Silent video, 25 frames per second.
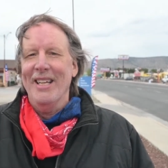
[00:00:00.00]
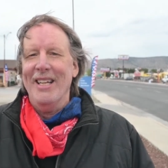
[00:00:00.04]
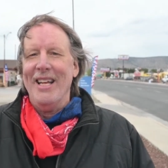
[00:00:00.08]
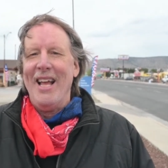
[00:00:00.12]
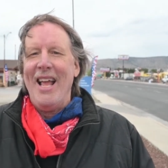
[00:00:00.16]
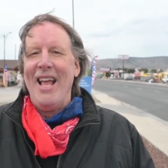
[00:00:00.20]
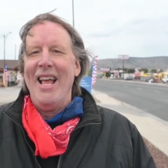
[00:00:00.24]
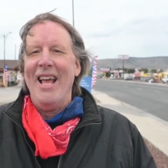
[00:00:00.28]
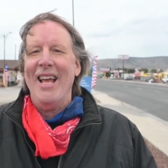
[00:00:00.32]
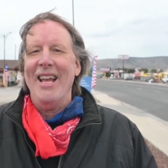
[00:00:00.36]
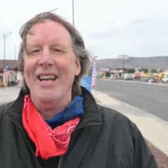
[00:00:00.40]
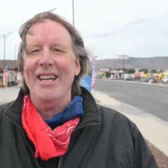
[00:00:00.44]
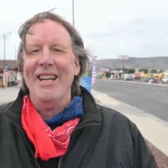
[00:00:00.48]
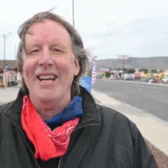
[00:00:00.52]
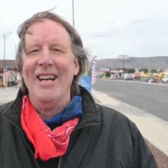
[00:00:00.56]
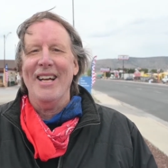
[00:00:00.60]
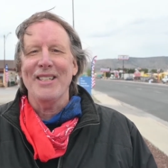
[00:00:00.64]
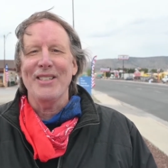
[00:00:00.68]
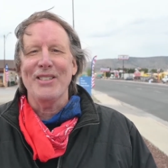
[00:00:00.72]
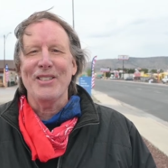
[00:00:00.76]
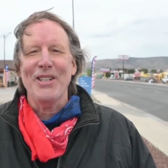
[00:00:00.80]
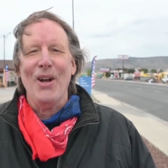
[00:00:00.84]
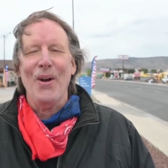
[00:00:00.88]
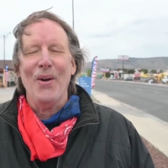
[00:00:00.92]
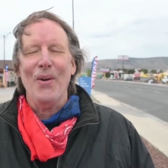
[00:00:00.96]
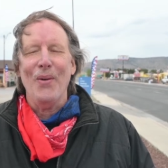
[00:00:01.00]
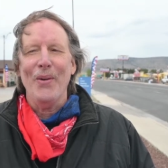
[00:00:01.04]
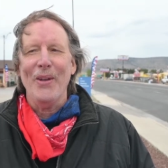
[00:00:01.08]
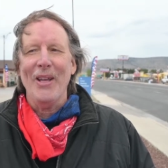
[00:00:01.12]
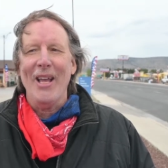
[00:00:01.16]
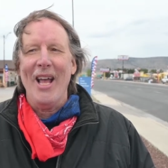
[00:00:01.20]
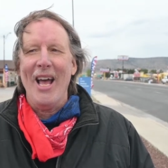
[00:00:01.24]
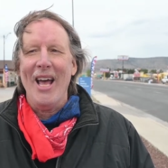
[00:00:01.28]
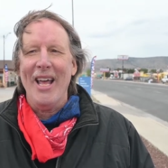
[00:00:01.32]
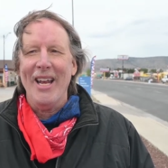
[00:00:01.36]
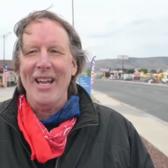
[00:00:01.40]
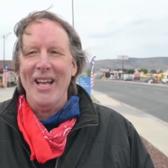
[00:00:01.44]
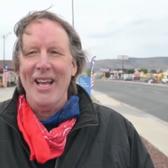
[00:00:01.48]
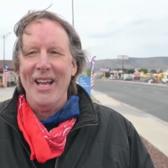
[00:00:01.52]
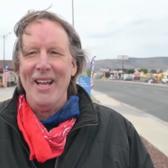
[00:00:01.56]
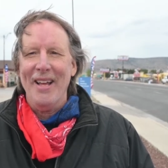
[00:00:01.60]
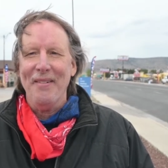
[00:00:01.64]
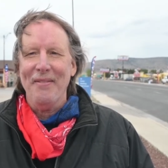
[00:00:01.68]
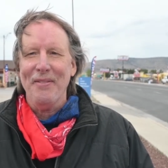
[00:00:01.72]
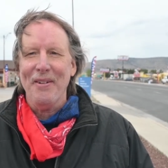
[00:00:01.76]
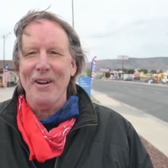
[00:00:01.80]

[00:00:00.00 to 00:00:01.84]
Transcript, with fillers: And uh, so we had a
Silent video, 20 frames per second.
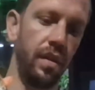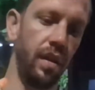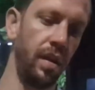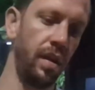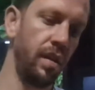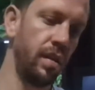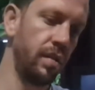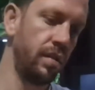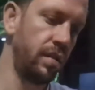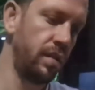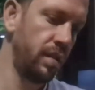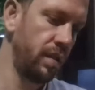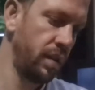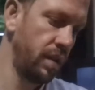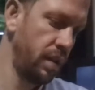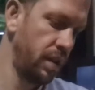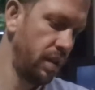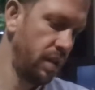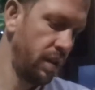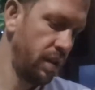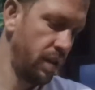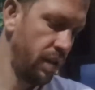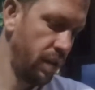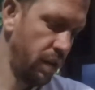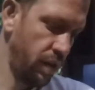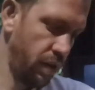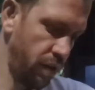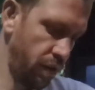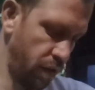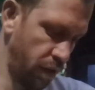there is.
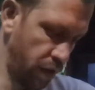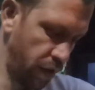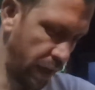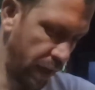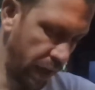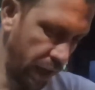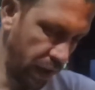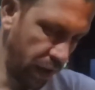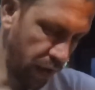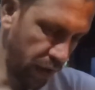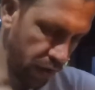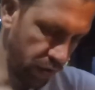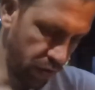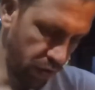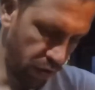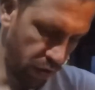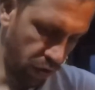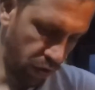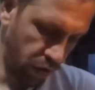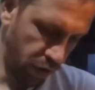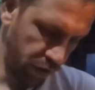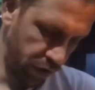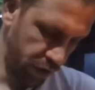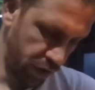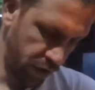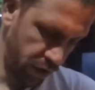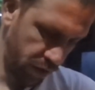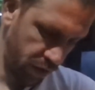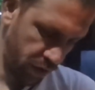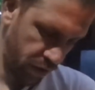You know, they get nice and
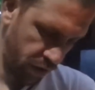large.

▶ **Try it**
Every line above in the stretch from the one with "[00:00:00.08]" through the one with "[00:00:00.96]" is to be transcribed exactly, ends included. No picture is copied.

▶ **Task output**
[00:00:00.08]
[00:00:00.12]
[00:00:00.16]
[00:00:00.20]
[00:00:00.24]
[00:00:00.28]
[00:00:00.32]
[00:00:00.36]
[00:00:00.40]
[00:00:00.44]
[00:00:00.48]
[00:00:00.52]
[00:00:00.56]
[00:00:00.60]
[00:00:00.64]
[00:00:00.68]
[00:00:00.72]
[00:00:00.76]
[00:00:00.80]
[00:00:00.84]
[00:00:00.88]
[00:00:00.92]
[00:00:00.96]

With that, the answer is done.